His counterargument is that when people can connect with animals in person rather than knowing them only from pictures taken on another part of the planet, they become more conscious of the importance of protecting the animals' wild counterparts.
"Most of the guys we have here are ambassadors for their species," Harvey said.
"I'm not someone exploiting animals for money," Pilz said. "Plenty of research shows that zoos make a big difference in the health of the planet."
Best job ever
Gallup went to work at Sustainable Safari for her own health — her mental health, which was under strain after 18 years as an emergency medical technician at North Memorial Health Hospital. She once loved her job, but as violent crime and drug abuse escalated, treating victims of gunshots and stabbings and overdoses on a daily basis was taking a toll.

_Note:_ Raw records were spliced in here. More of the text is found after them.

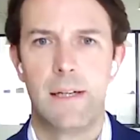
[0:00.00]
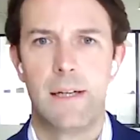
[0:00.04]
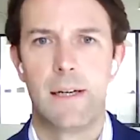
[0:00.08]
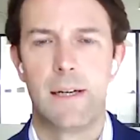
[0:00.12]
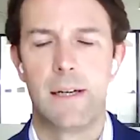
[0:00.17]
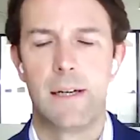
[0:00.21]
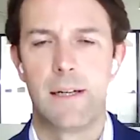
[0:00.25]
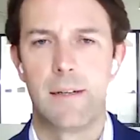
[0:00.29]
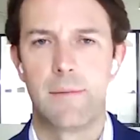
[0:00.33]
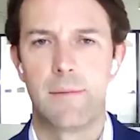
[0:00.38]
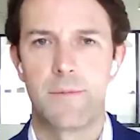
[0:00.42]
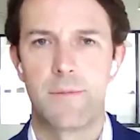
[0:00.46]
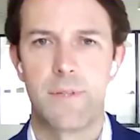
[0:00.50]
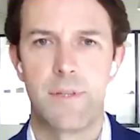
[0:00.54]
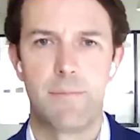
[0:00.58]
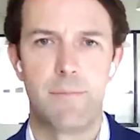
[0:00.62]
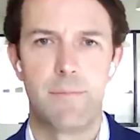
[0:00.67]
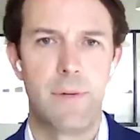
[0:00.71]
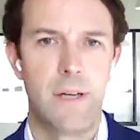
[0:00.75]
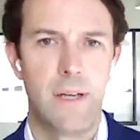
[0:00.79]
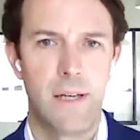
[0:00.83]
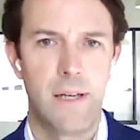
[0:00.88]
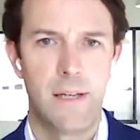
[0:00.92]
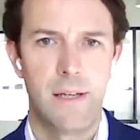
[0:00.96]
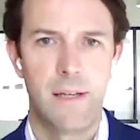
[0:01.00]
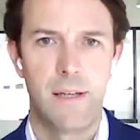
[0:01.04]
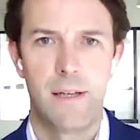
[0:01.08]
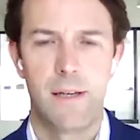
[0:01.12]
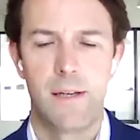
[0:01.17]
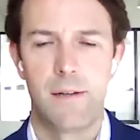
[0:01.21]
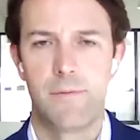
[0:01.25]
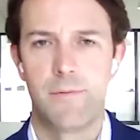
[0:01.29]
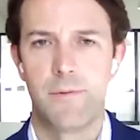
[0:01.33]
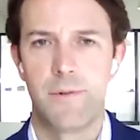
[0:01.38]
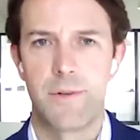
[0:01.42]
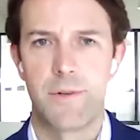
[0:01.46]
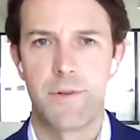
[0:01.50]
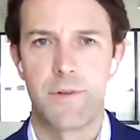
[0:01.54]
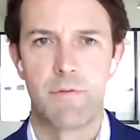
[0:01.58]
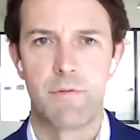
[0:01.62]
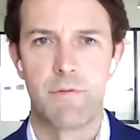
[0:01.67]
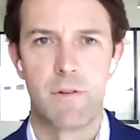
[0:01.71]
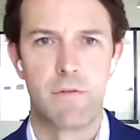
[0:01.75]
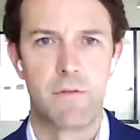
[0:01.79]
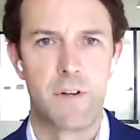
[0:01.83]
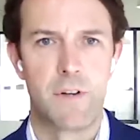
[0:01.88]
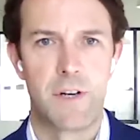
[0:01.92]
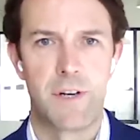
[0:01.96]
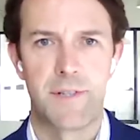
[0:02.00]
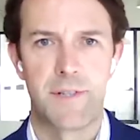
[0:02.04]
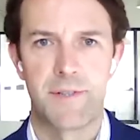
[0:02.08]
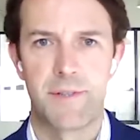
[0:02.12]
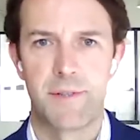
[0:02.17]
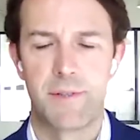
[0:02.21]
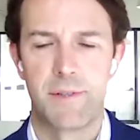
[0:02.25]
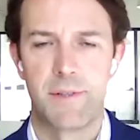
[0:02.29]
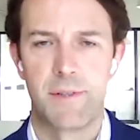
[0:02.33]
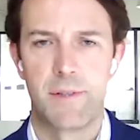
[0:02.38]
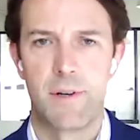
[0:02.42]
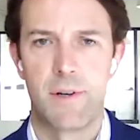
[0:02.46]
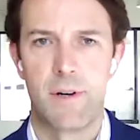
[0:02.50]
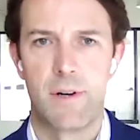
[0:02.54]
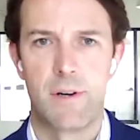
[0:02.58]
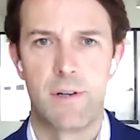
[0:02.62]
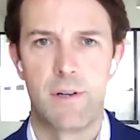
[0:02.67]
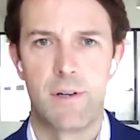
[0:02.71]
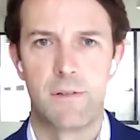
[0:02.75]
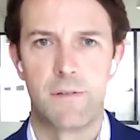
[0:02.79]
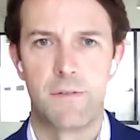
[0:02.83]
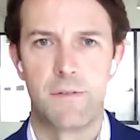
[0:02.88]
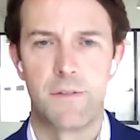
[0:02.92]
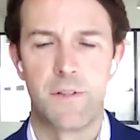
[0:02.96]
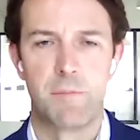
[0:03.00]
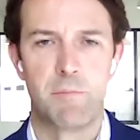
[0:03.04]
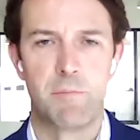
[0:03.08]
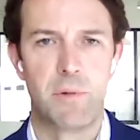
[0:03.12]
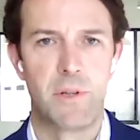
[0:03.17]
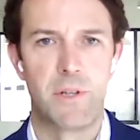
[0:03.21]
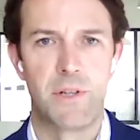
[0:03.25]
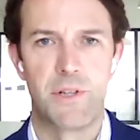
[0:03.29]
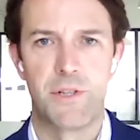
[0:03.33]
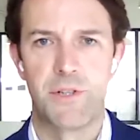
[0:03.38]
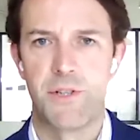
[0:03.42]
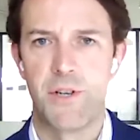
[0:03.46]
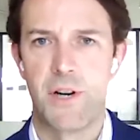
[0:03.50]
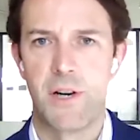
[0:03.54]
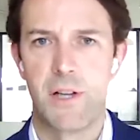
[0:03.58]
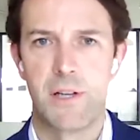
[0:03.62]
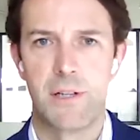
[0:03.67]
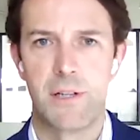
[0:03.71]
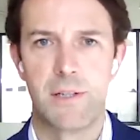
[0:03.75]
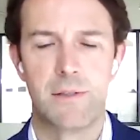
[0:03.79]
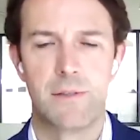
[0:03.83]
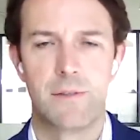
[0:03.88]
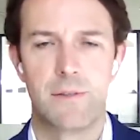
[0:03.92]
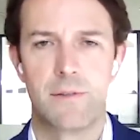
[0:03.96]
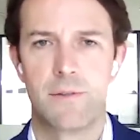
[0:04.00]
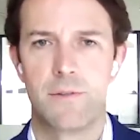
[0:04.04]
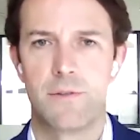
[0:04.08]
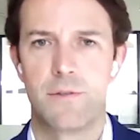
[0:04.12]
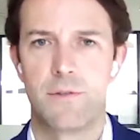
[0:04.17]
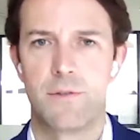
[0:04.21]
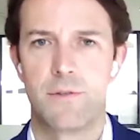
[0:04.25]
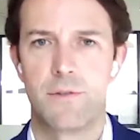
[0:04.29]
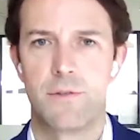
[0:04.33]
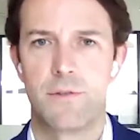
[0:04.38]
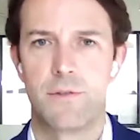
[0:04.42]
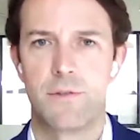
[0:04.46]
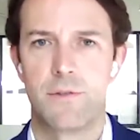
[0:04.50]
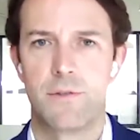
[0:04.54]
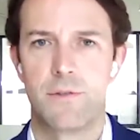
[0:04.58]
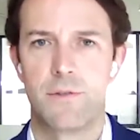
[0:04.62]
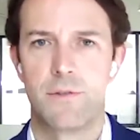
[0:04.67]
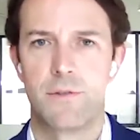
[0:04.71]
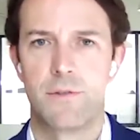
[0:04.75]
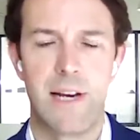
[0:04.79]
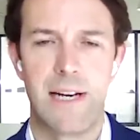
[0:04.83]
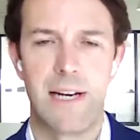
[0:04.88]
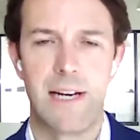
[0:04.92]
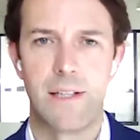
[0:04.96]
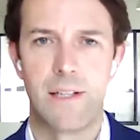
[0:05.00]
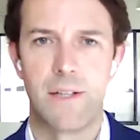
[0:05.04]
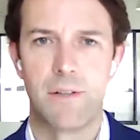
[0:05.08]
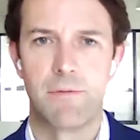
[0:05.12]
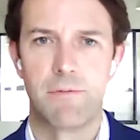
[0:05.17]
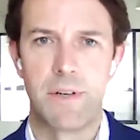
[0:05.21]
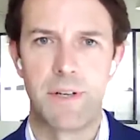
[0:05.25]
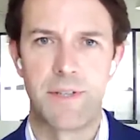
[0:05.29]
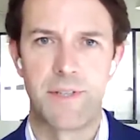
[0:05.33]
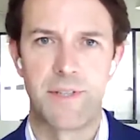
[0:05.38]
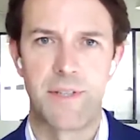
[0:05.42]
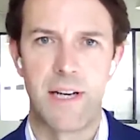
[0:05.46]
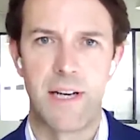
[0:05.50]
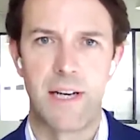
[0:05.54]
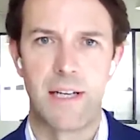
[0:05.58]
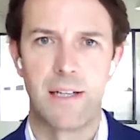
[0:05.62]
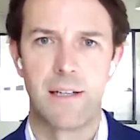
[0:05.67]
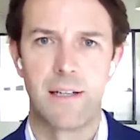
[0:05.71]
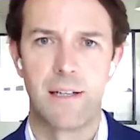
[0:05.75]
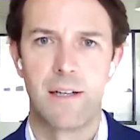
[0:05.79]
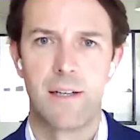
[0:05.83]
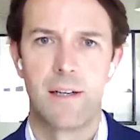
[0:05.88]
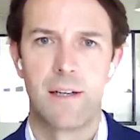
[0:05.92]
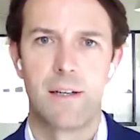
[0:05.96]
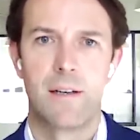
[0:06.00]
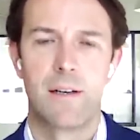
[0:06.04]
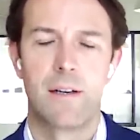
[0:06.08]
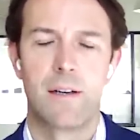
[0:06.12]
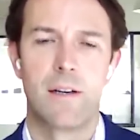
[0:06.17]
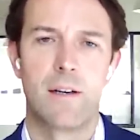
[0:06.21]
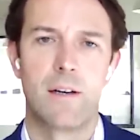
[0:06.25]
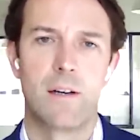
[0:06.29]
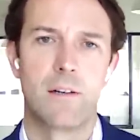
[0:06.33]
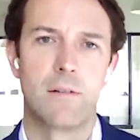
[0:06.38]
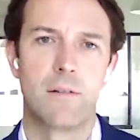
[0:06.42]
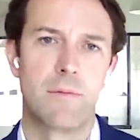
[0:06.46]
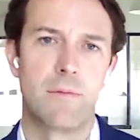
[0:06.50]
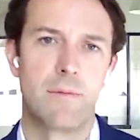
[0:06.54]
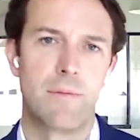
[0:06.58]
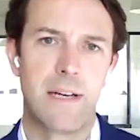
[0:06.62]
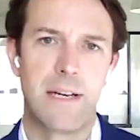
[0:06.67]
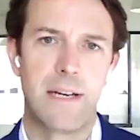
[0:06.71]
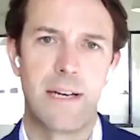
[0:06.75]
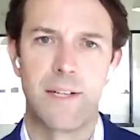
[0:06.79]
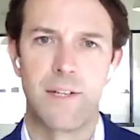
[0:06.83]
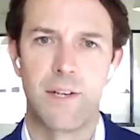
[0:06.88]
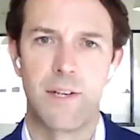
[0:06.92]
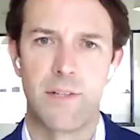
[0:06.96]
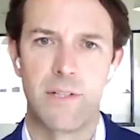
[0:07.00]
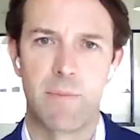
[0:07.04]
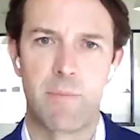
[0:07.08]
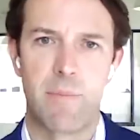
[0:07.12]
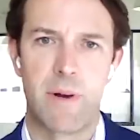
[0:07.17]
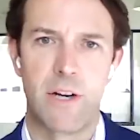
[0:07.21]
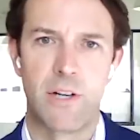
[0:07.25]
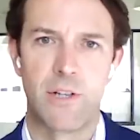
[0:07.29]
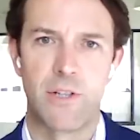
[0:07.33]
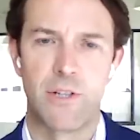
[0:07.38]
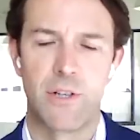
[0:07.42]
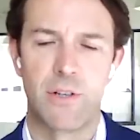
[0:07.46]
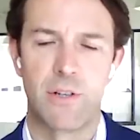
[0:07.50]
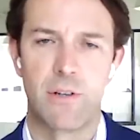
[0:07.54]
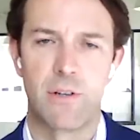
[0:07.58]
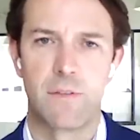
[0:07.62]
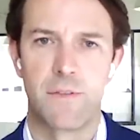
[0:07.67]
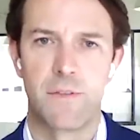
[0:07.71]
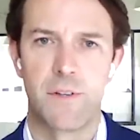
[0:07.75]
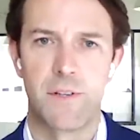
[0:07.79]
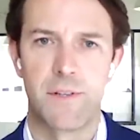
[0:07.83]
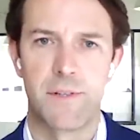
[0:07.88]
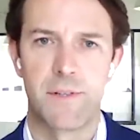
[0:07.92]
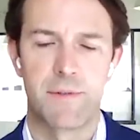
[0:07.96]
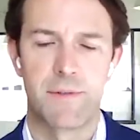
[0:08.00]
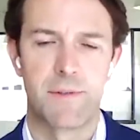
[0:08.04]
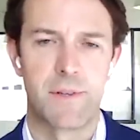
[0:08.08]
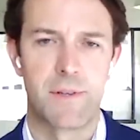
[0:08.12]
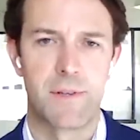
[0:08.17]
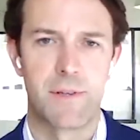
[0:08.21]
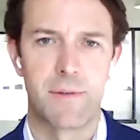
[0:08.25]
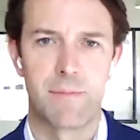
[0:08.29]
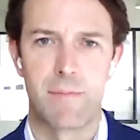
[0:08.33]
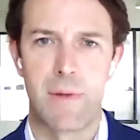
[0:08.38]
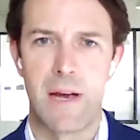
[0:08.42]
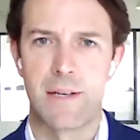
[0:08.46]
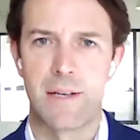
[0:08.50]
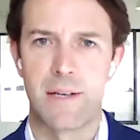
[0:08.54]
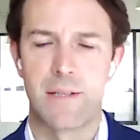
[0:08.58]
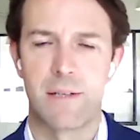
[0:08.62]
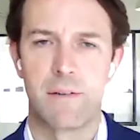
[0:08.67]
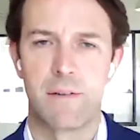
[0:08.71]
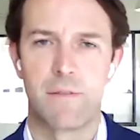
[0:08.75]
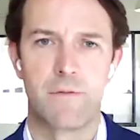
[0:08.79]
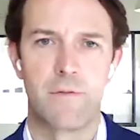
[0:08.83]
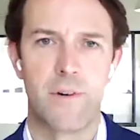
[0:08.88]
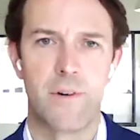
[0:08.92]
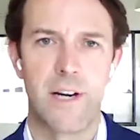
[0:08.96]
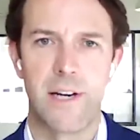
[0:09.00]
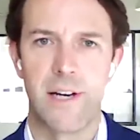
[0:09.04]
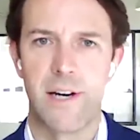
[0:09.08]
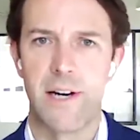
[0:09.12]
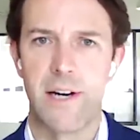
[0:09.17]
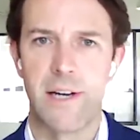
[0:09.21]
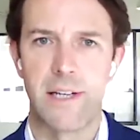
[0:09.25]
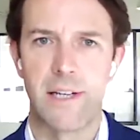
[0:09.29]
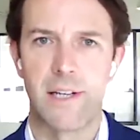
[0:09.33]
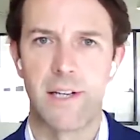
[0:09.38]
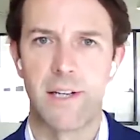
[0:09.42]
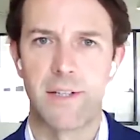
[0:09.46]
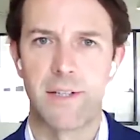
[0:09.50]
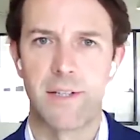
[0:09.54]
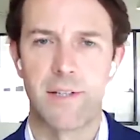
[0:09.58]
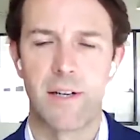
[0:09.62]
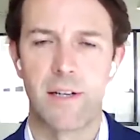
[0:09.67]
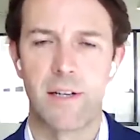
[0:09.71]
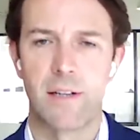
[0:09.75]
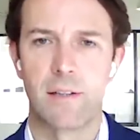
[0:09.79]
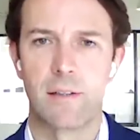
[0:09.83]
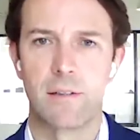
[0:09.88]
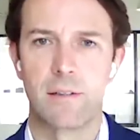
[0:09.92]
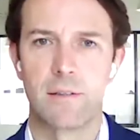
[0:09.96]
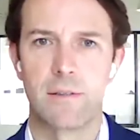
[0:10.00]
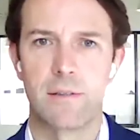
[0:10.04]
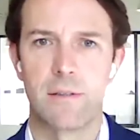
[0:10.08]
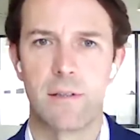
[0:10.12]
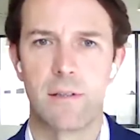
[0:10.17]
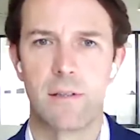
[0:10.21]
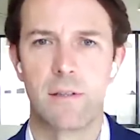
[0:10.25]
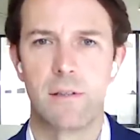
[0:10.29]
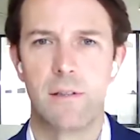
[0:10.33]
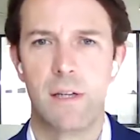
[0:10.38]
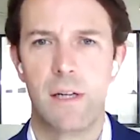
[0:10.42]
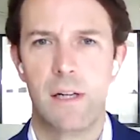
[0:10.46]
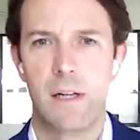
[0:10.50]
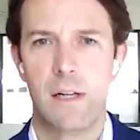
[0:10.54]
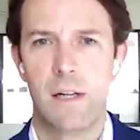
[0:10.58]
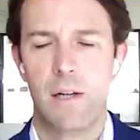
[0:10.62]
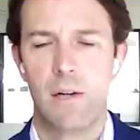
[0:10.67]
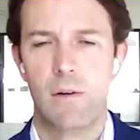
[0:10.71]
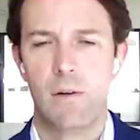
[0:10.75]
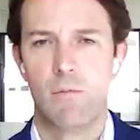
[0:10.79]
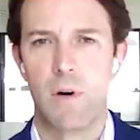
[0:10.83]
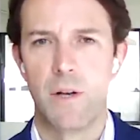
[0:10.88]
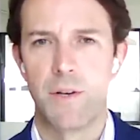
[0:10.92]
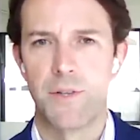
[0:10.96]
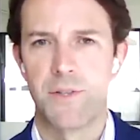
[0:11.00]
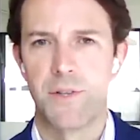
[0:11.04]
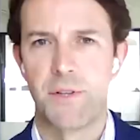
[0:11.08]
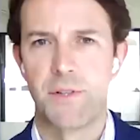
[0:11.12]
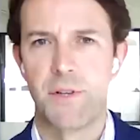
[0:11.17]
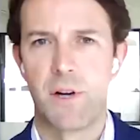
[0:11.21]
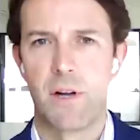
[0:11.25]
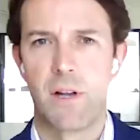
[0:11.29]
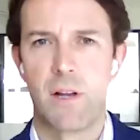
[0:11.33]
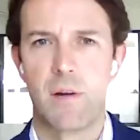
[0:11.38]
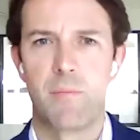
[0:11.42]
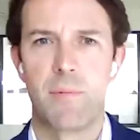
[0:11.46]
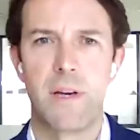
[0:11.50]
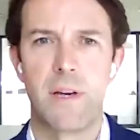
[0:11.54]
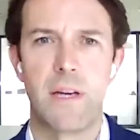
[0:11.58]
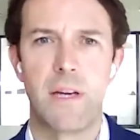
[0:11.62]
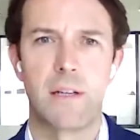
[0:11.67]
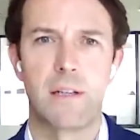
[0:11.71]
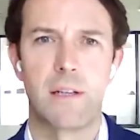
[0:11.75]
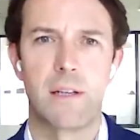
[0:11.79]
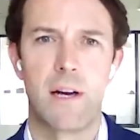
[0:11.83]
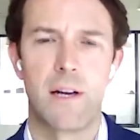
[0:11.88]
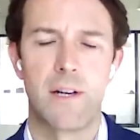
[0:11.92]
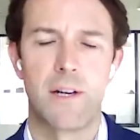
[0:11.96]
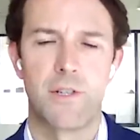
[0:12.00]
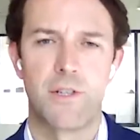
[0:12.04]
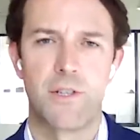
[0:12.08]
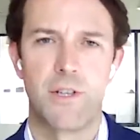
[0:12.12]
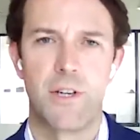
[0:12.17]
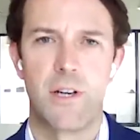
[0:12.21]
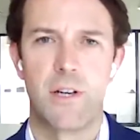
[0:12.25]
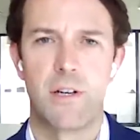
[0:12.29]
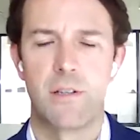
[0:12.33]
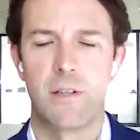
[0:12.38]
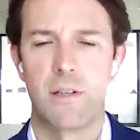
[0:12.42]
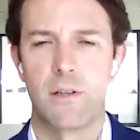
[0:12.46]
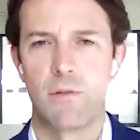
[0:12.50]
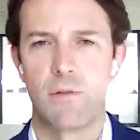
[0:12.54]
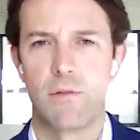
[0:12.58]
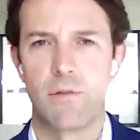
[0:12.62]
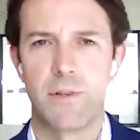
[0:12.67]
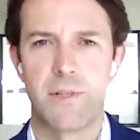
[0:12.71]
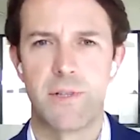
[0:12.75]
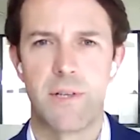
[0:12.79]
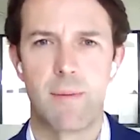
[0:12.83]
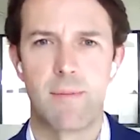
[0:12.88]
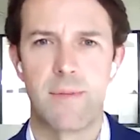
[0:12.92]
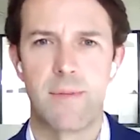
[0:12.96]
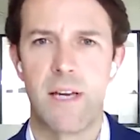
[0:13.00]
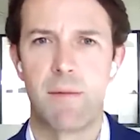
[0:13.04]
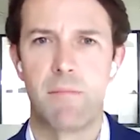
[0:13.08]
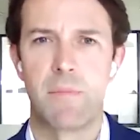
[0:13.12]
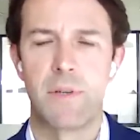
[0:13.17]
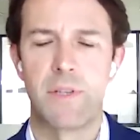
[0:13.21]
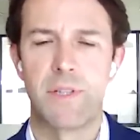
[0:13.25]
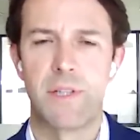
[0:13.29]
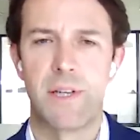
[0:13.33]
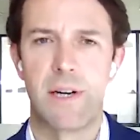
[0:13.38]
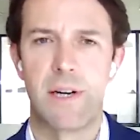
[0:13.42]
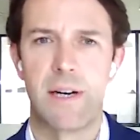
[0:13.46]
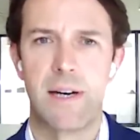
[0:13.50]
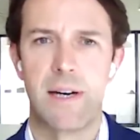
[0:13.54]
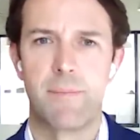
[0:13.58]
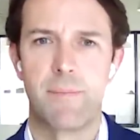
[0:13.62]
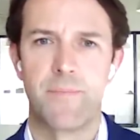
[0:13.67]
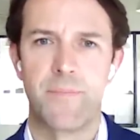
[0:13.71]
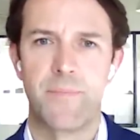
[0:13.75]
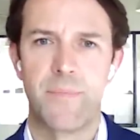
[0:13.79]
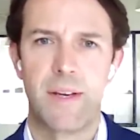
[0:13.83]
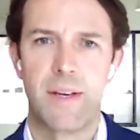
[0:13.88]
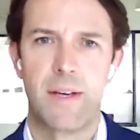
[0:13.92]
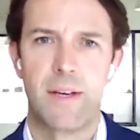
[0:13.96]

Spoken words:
To me, it was a reversal of the bullish dollar trade that we'd seen, you know, in anticipation of this massive rate hiking cycle. And so once the dollar peaked last year, I think in August, September time,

"There was a lot of anxiety about going to work," Gallup said. "It kept getting worse and worse and worse. It was just hard to go in and know all these young kids are going to come in and there's nothing you can do about it."
Then she heard about Sustainable Safari.
"I was looking for something to give me some balance," she said. "I begged Dave to hire me."
At first, Gallup thought she would take a temporary break from her EMT job, she said. She spent time scooping up poop and playing with the animals. In the summer of 2020, she began working at the Safari full-time, using her medical background in the role of animal health manager. Her job involves ensuring animal well-being, scheduling veterinarian appointments and keeping track of animal health records.
She had tried other treatments for stress, but nothing helped her relax like Sustainable Safari. She still gets to care for others, but in a happier environment.
"Animals are just nicer than people — they really are," she said. "This is the best job I've ever had, hands down."